ツバメの少女
「よっこいしょ」
そんな声をあげて、乗り合い馬車から荷物がひとりでにおりてきた。
いや、良く見ると違う。荷物には二本の脚があった。そう話すと、荷物に足が生えて自動的に運ばれてくれるのか、便利な時代が来たもんだとボケたおじいちゃんが言うかもしれない。
でもそんな便利な時代がくるのは、きっとまだ先、もしくは一生来ないだろう。だって不気味すぎるので、サービス業に向かない。
なんのことはない。正面を回ってみればわかる。荷物と同じくらいの大きさの少女が、少女と同じくらいの大きさの荷物を背負っていたのだ。
「ふう、ようやくついたわね」
少女はその荷物を、街まで運んでいる途中だった。
ツバメの羽みたいに、藍色の鮮やかな髪を持つ少女。彼女は商人のはしくれだった。はしくれといっても、本当にはしっこのすみっこ。自分の店なんて持っておらず、下働きで資金を溜め、ようやく街を渡り歩く露商としてデビューしたころだった。
彼女の背負う大荷物は古小麦。普段は二束三文でも売れないゴミ商品、だが、ここ半年以上もの日照りが続き、古小麦は需要の高い商品へと変貌した。
過去何年かの天気の情報や、日照りに関する予想をかきあつめ、長い日照りを予想し、下働きで稼いだ資金の大半を投じ古小麦を買い集めた少女は、それを都の市に売りに行くところだった。
同じように情報に聡く買い集めた敏腕な商人たち、さらには遅れてから慌てて買い集める間抜けどもたち、そんな商人たちの買占めで都の古小麦の相場は四十倍近く跳ね上がっていた。
あとは古小麦を求める人間たちに売り付ければ、元手の何倍もの大儲けである。
そのためにいつでもどこまででも70ルピー、ただし乗り心地は最悪、という乗り合い馬車に五日も揺られて都の鼻先までやってきたのだ。
「ふっふっふ、チャンスは目の前よ。都会の人間どもから、がっぽがっぽお金を絞り上げてやる」
少女はほくそ笑む。
商売とは投資と回収。元手を使い利益を得、さらにそれを元手にしてより大きな利益を得るのだ。
元手は大きければ大きいほど儲ける額は大きくなる。下働きで稼げる金なんて、一生分でもたかが知れてる。しかし、今回でそれを数倍に増やせれば、他の商人たちと同じラインに立てる資金が手に入るはずだった。
いわば、商人として独立のチャンスである。
この日のために、毎日天気のデーターを付け、古書店で店主に文句を言われながらも立ち読みし天候の知識を仕入れ、そして今、値上があがる前に古小麦を確保してみせた。

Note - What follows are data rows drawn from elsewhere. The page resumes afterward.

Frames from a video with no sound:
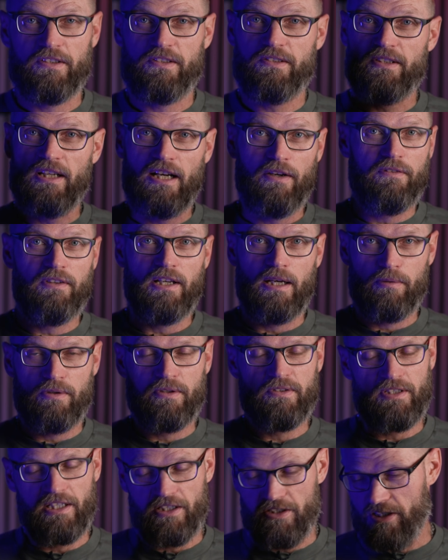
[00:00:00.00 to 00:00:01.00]
I stuffed up
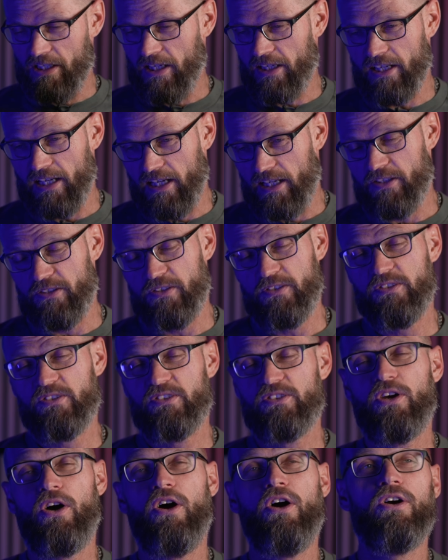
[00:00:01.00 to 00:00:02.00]
because their checkout is
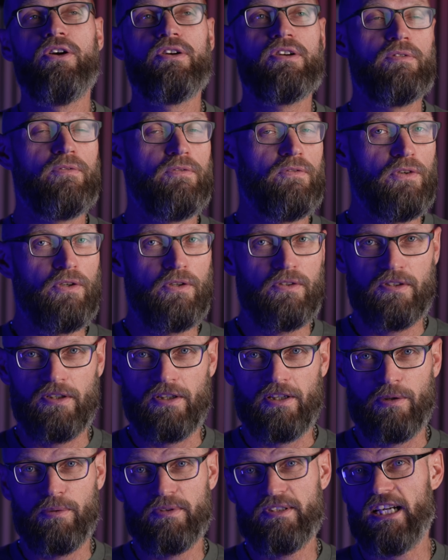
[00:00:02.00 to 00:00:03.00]
so
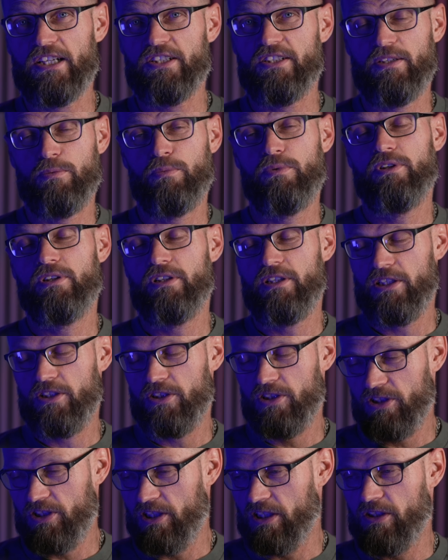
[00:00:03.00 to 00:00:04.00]
confusing. It was actually a really
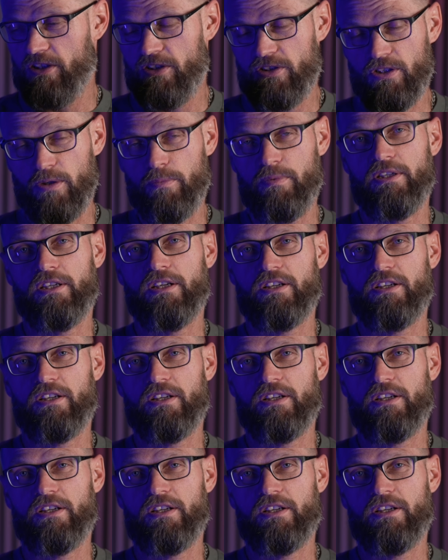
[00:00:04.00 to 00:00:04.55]
shopping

これは自分の力で得たチャンスである。そしてあとはこれを都で売るだけで、自分の商人としての道が開けるのだ。
買い集めた古小麦は彼女には重い荷物だった。
荷物が足を生やして歩いてるように見えるせいで、道を歩く人たちが怪訝そうな表情をしている。
でも、アドレナリン全開の彼女は、それを堂々と背負うと都の城門へと足を進めるのだった。